I made sure we were within visible reach. Mom and brother flew closer and they were talking continuously. I was out there to experience the views. Generally I wore glasses, high powered ones. But the clarity with which I saw the details on the ground made me believe that I had an eye sight of an eagle. I saw Van Gogh’s paintings in those planes. Did he fly like me? Or he painted them out of his imaginary dreams. The yellow was his yellow way down.

I was the youngest and the curious one. Was that the reason I was flying separate? Does my mom and brother see me? Did we start together?

Now I could get the sound of my dads plane. I looked down, I waved. He didn’t see me I suppose. He looked through me. Over the years he has started to look weak and tired, my dad. I was his favourite child, I always thought. Maybe I was comforting myself with that thought. My brother, my moms favourite, first boy.

I could see birds flying together with me. I wondered, do birds fly this high? It was like my mom & brother, my dad and myself in terms of height. I don’t know what’s our altitude. Not much of a bird watcher so I couldn’t name them.

I looked down, I saw the planes again. We have been flying whole night. But the sun was out on that night.

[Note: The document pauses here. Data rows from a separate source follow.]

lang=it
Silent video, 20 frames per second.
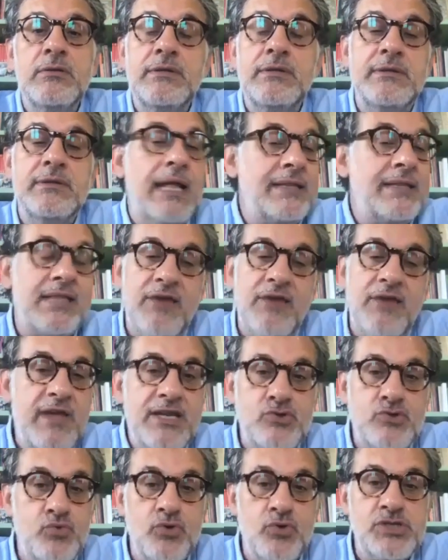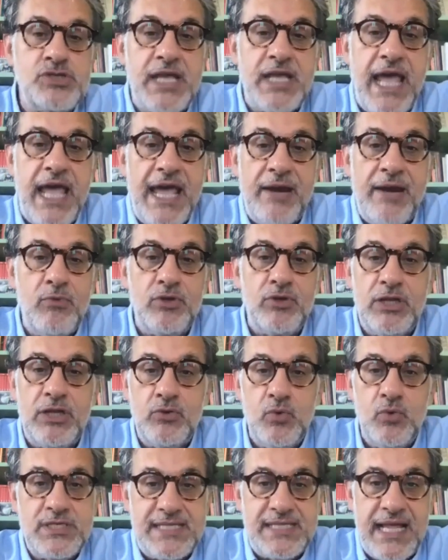attraverso uno schermo da
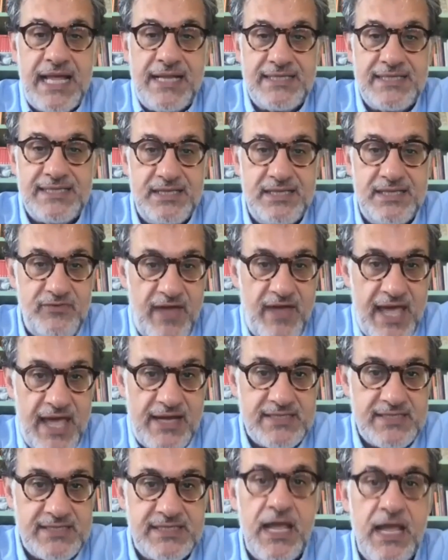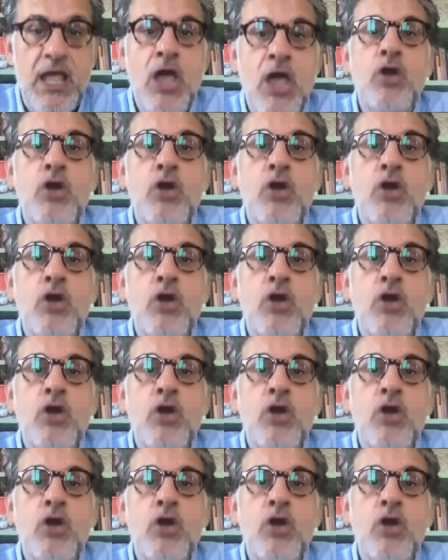due stanze diverse.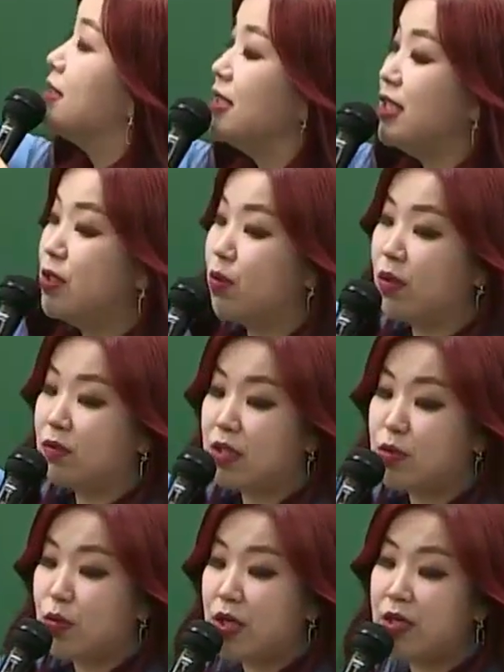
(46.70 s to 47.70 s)
의존
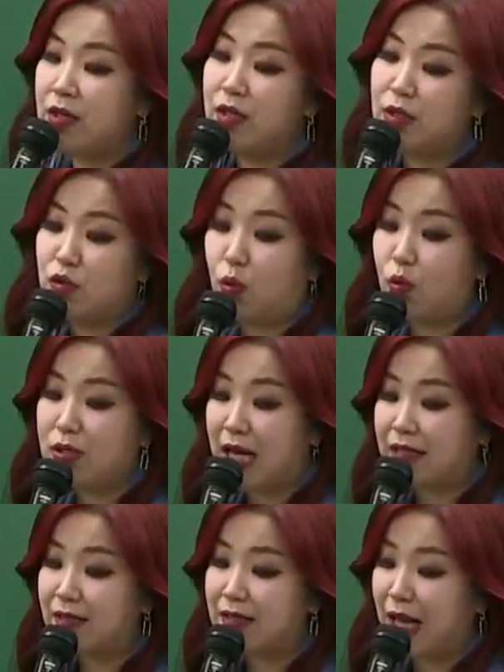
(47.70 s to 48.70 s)
형태소인
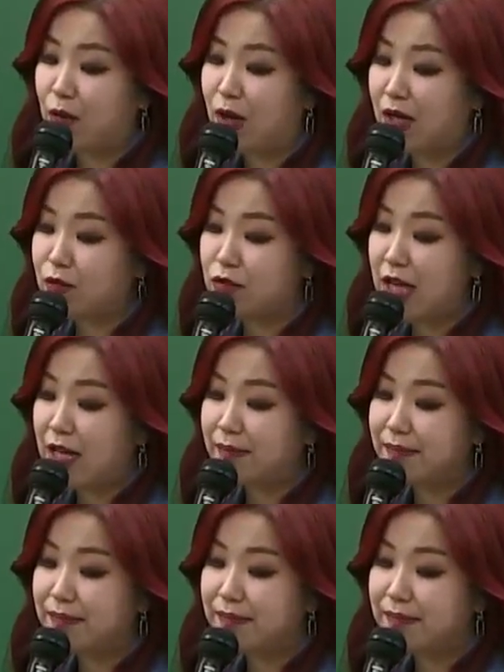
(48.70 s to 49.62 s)
조사는 따로 알아두자.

Walking through the woods, I could see the torn sky as a deep blue streak. I was looking for my mom and brother. The blue had layers in them and I wished I could talk about it to someone. Someone who gets excited about ‘such’ things as I often did. Did I get injured as I was on the ground. Out of the woods on the green planes I saw my mom and brother. They were still talking and walking away. I followed them. I looked up, there was no trace of my dads plane.

Did I sleep off? What happened? Why was I not in the sky anymore? Did my dad crash? I was worried. I walked behind my mom and brother. I lost track of dad.

I wanted to fly again, stay there, away from the noise. I could only stare, at that deep blue depths. Not a single star was shining, not for me or for anyone else.